Um exemplo dessa variedade é o de João Martins, que trabalha para a empresa tecnológica Acin.

Ele tem 37 anos, é natural da Terceira e até agora “fazia um pouco de tudo”, que é como quem diz, nunca teve um emprego qualificado, embora gostasse muito de computadores.

“Estava na altura desempregado, decidi arriscar, sofri uma ‘lavagem cerebral’ e agora estou aqui como programador”, afirma.

Luís Serpa, por seu lado, trabalha para a empresa consultora Bool. Cerca de metade do trabalho realizado na Terceira destina-se a clientes holandeses. Luís não tem dúvidas em afirmar que “trabalhar remotamente é sempre um desafio, mas com as tecnologias atuais consegue-se perfeitamente trabalhar nestas condições e tenho desenvolvido a minha carreira profissional como nunca antes a desenvolvi”.

Uma perspetiva externa sobre o Terceira Tech Island tem José Neto, que veio do Brasil para gerir a delegação da Bring nos Açores.

A Bring é uma empresa portuguesa que presta serviços internacionais, sobretudo para as áreas da banca e telecomunicações.

José Neto vem de um grande ecossistema empresarial, o da cidade de São Paulo, mas ainda assim afirma que “apesar de estarmos aqui numa ilha tão pequena, estamos trabalhando com tecnologias de ponta, que estão transformando a vida das pessoas atualmente”.

Além disso, José Neto salienta o caráter inovador deste projeto de formação de programadores com apoios públicos nos Açores, numa área muito carente de recursos humanos habilitados a nível mundial e que “no meu país eu nunca vi”, garante.

De entre todas as empresas já instaladas na Terceira, a Glintt, uma empresa portuguesa cotada em bolsa e fornecedora de serviços tecnológicos - sobretudo para a área da Saúde - é talvez a que está mais implantada, já com 20 profissionais a trabalhar no seu escritório da Praia da Vitória.

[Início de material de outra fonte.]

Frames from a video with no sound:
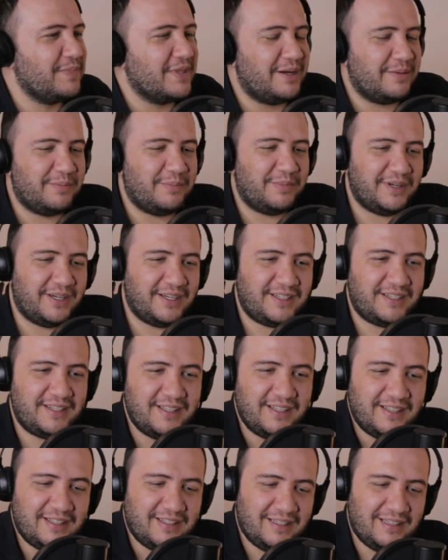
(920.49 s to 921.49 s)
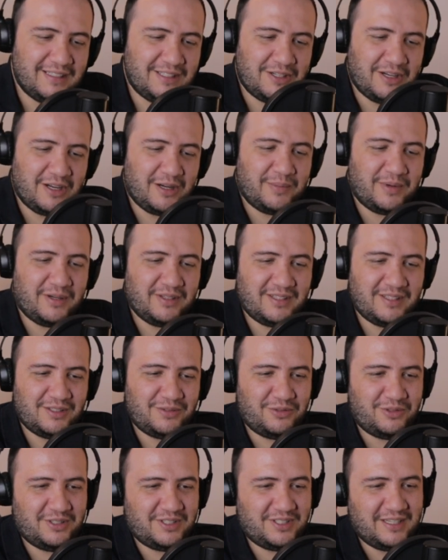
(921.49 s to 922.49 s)
But let's talk about this for
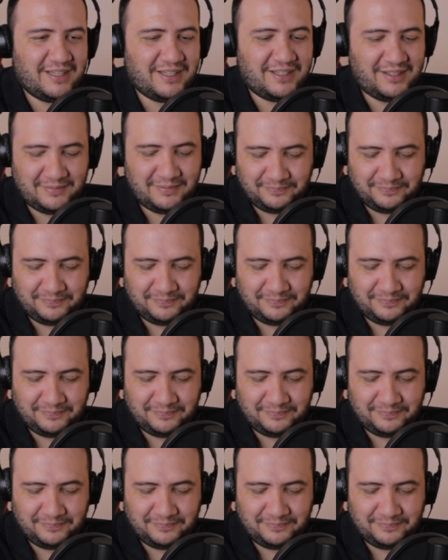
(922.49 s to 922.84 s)
a second.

Nuno Rosa é o responsável pela Glintt Açores e refere, em declarações ao Açoriano Oriental, que “as pessoas que contratámos ao abrigo do Terceira Tech Island têm acrescentado muito valor no desenvolvimento do nosso software”.

A concentração destes profissionais no centro da cidade da Praia da Vitória deu uma nova vida ao comércio, sendo vulgar encontrar os jovens programadores nas esplanadas da Rua de Jesus, durante as horas de almoço ou no fim do dia de trabalho.

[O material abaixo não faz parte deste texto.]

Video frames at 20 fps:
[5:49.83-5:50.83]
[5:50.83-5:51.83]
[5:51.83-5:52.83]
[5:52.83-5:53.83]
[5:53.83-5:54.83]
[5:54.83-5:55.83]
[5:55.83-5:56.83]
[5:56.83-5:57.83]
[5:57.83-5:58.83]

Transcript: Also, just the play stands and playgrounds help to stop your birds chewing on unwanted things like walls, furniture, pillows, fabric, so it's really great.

Tanto que já se pensa nos efeitos para o comércio que poderá ter a concentração futura destes profissionais na antiga escola americana, situada no Bairro Nascer do Sol.

Este bairro, com mais de 150 casas, tornado ‘fantasma’ pela saída dos militares norte-americanos, foi entregue à Região pelo Governo da República.

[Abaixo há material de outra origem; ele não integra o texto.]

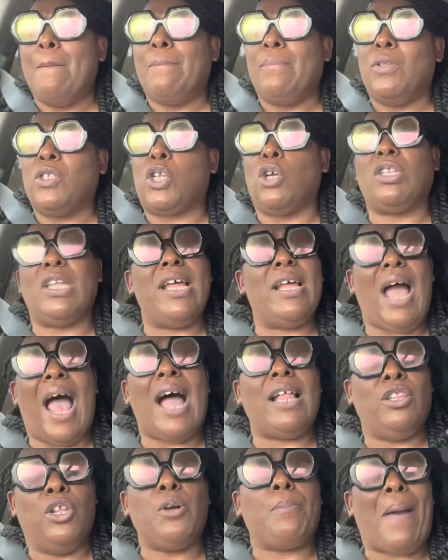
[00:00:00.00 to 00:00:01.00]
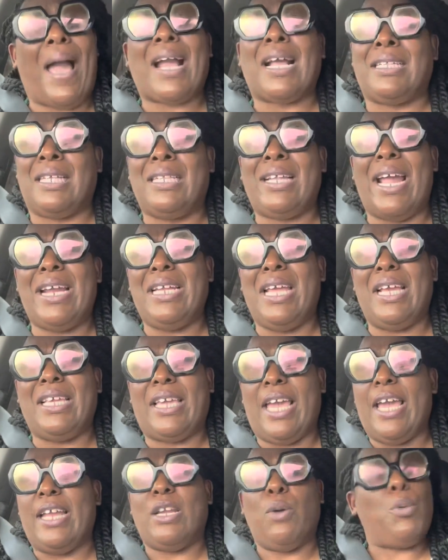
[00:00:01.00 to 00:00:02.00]
So then I looked back at the lady
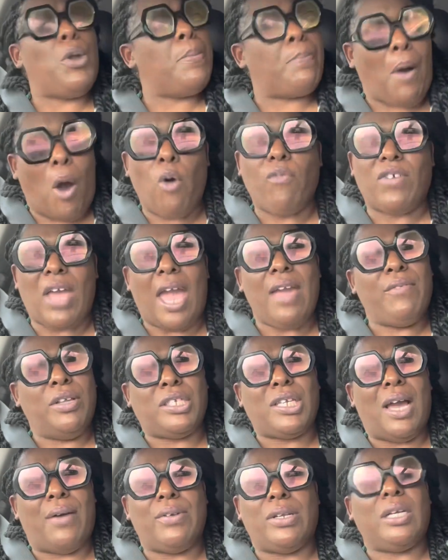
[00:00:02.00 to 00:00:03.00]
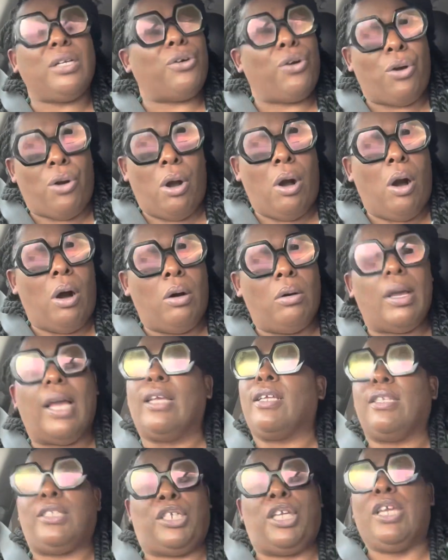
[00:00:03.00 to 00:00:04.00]
again and we both gave each other the girl
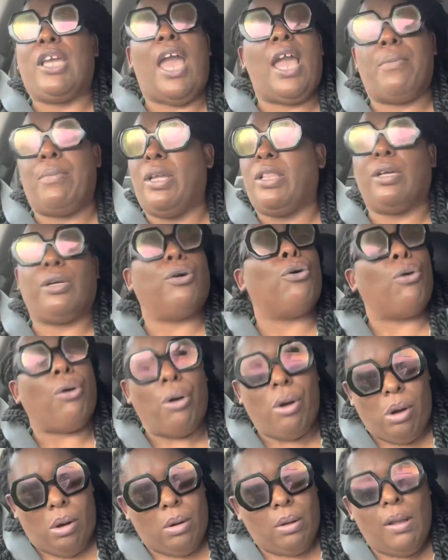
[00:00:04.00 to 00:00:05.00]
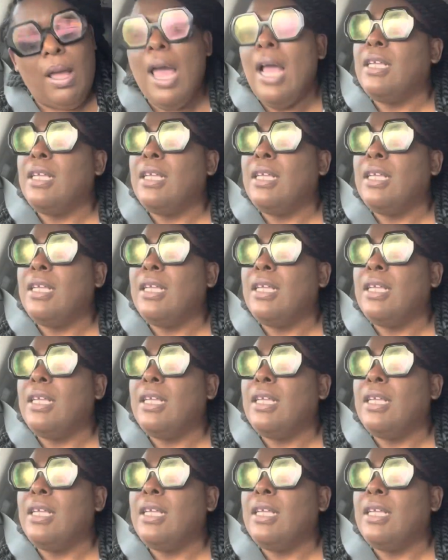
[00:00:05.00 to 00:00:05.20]
and she gave me the girl.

O objetivo do Governo dos Açores é o de criar ali um ‘cidade tecnológica’ com a antiga escola a servir de centro empresarial e as habitações a alojarem os quadros seniores das empresas que ali que se queiram instalar, sem o pagamento de qualquer renda.

O Governo espera que as obras de reabilitação do bairro comecem durante o próximo ano, depois de um primeiro contratempo com a necessidade de rever o projeto da antiga escola.

Mas o ‘problema’ da saída destas empresas tecnológicas do centro da Praia da Vitória até poderá não o ser, caso haja empresas que optem por ficar na zona histórica da cidade, mesmo tendo de pagar uma renda pelo espaço.